1.1. Introduction: General

Overview of the Material Model Laboratory

The Material Model Laboratory (Matmodlab) is a collection of tools that provides capability to develop, parameterize, and test material constitutive models. Matmodlab includes:

  • Matmodlab Driver, a specialized material model driver
  • Matmodlab Permutator, a toolkit for determining model sensitivities to parameters.
  • Matmodlab Optimizer, an optimization toolkit for optimizing material model parameters;
  • Matmodlab Viewer, an interactive visualization tool.

The material model driver can be thought to drive a single material point of a finite element simulation through very specific user designed paths. This permits exercising material models in ways not possible in finite element calculations, desgining verification and validation tests of the material response, among others. Matmodlab is a small suite of tools at the developers disposal to aid in the design and implementation of material models in larger finite element host codes. It is also a useful tool to analysts for understanding and parameterizing a material’s response to deformation.

About Matmodlab

The core of Matmodlab code base is written in Python and leverages Python’s object oriented programming (OOP) design. OOP techniques are used throughout Matmodlab to setup and manage simulation data. Computationally heavy portions of the code, and many material models themselves are written in Fortran for its speed and ubiquity in scientific computing. Calling Fortran procedures from Python is made possible by the f2py module, standard in Numpy, that compiles and creates Python shared object libraries from Fortran sources.

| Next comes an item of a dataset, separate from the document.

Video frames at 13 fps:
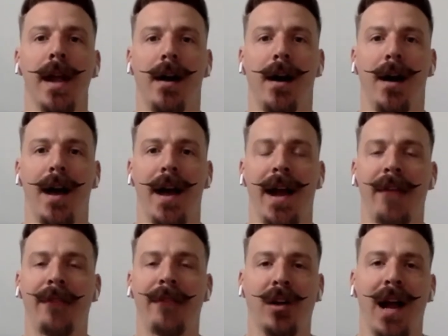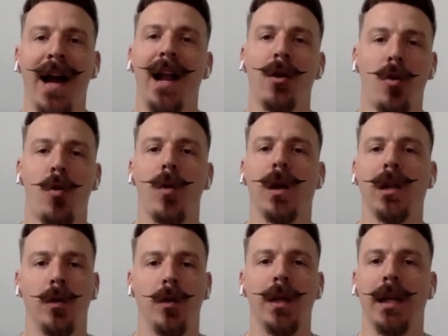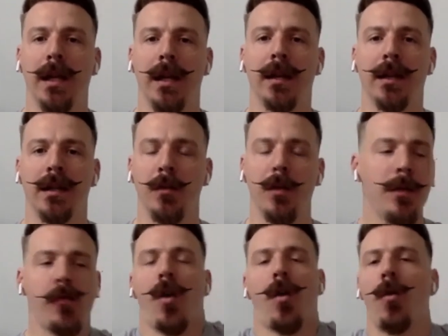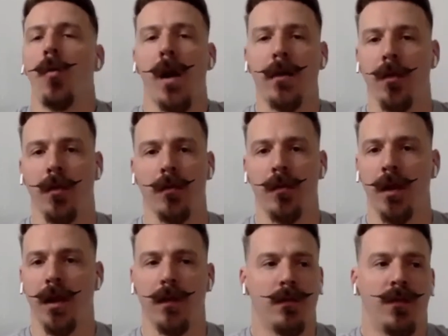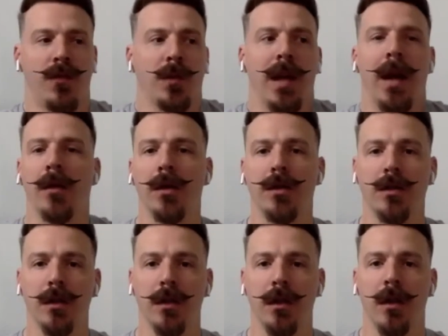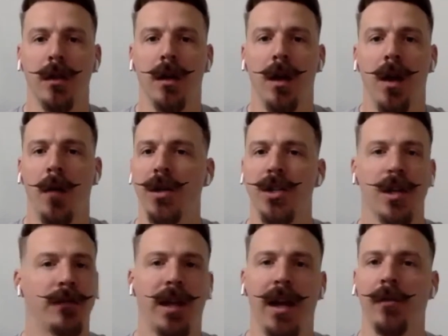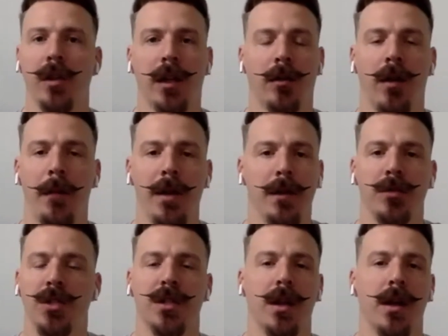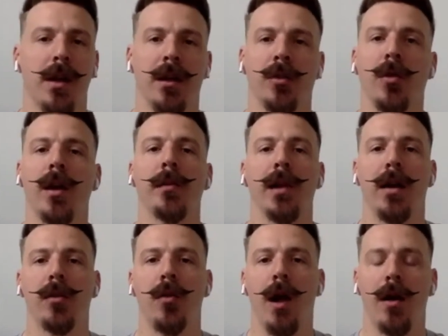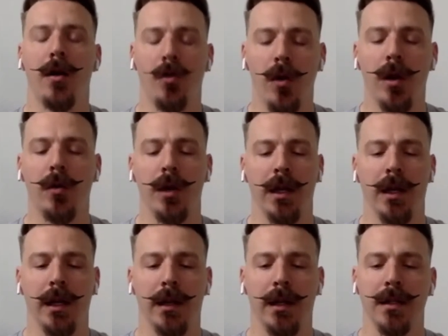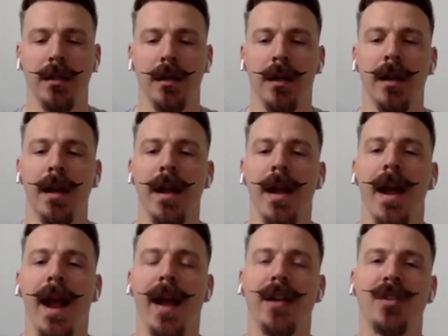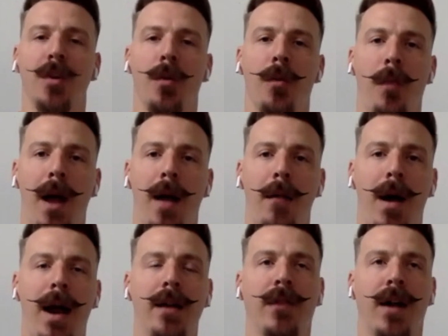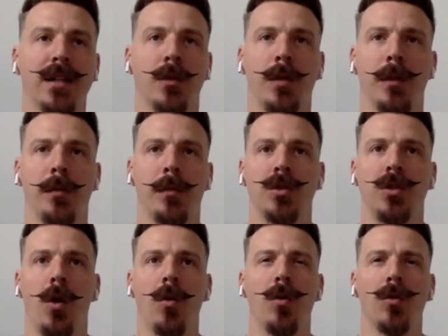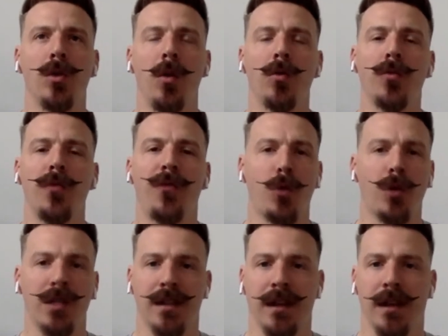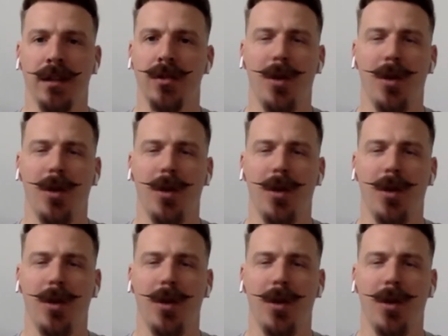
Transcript: And I forgot how quickly we can get things. We moved our whole weight room in 3 hours. We shifted everything around. It was just incredibly how quick we can get things done. And so my advice to people is don't force things.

Output files from Matmodlab simulations are in the dbx or database ExodusII format. Since Matmodlab is designed to be used by material model developers, it is expected that the typical user will want access to all available output from a material model, thus all simulation data is written to the output database. Output files can be visualized with the Matmodlab visualization utility.

Matmodlab is free software released under the MIT License.

Why a Single Element Driver?

Single element drivers allow the constituive model developer to concentrate on model development and not the finite element response. Advantages of Matmodlab (or, more generally, of any stand-alone constitutive model driver) are

  • Matmodlab is a very small, special purpose, code. Thus, maintaining and adding new features to Matmodlab is very easy.
  • Simulations are not affected by irrelevant artifacts such as artificial viscosity or uncertainty in the handling of boundary conditions.
  • It is straightforward to produce supplemental output for deep analysis of the results that would otherwise constitute an unnecessary overhead in a finite element code.
  • Specific material benchmarks may be developed and automatically run quickly any time the model is changed.
  • Specific features of a material model may be exercised easily by the model developer by prescribing strains, strain rates, stresses, stress rates, and deformation gradients as functions of time.

Why Python?

Python is an interpreted, high level object oriented language. It allows for writing programs rapidly and, because it is an interpreted language, does not require a compiling step. While this might make programs written in python slower than those written in a compiled language, modern packages and computers make the speed up difference between python and a compiled language for single element problems almost insignificant.

For numeric computations, the NumPy and SciPy modules allow programs written in Python to leverage a large set of numerical routines provided by LAPACK, BLASPACK, EIGPACK, etc. Python’s APIs also allow for calling subroutines written in C or Fortran (in addition to a number of other languages), a prerequisite for model development as most legacy material models are written in Fortran. In fact, most modern material models are still written in Fortran to this day.

Python’s object oriented nature allows for rapid installation of new material models.

Historical Background

When I was a graduate student at the University of Utah I had the good fortune to have as my advisor Dr. Rebecca Brannon Rebecca Brannon’s. Prof. Brannon instilled in me the necessity to develop material models in small special purpose drivers, free from the complexities of larger finite element codes. To this end, I began developing material models in Prof. Brannon’s MED driver (available upon request from Prof. Brannon). The MED driver was a special purpose driver for driving material models through predefined strain paths. After completing graduate school I began employment as a member of the Technical Staff at Sandia National Labs. Among the many projects I worked on was the development of material models for geologic applications. There, I found need to drive the material models through prescribed stress paths to match experimental records. This capability was not present in the MED and I sought a different solution. The solution came from the MMD driver, created years earlier at Sandia, by Tom Pucick. The MMD driver had the capability to drive material models through prescribed stress and strain paths, but also lacked many of the IO features of the MED. And so, for some time I used both the MED and MMD drivers in applications that suited their respective strengths. After some time using both drivers, I decided to combine the best features of each in to my own driver. Both the MED and MMD drivers were written in Fortran and I decided to write the new driver in Python so that I could leverage the large number of builtin libraries. The Numpy and Scipy Python libraries would be used for handling most number crunching. The new driver came to be known as Matmodlab. Matmodlab added many unique capabilities and became a capable piece of software used by other staff members at Sandia. But, Matmodlab suffered from the fact that it was my first foray in to programming with Python. After some time, the bloat and bad programming practices with Matmodlab caused me to spend a few weekends re-writing it in to what is now known as Matmodlab.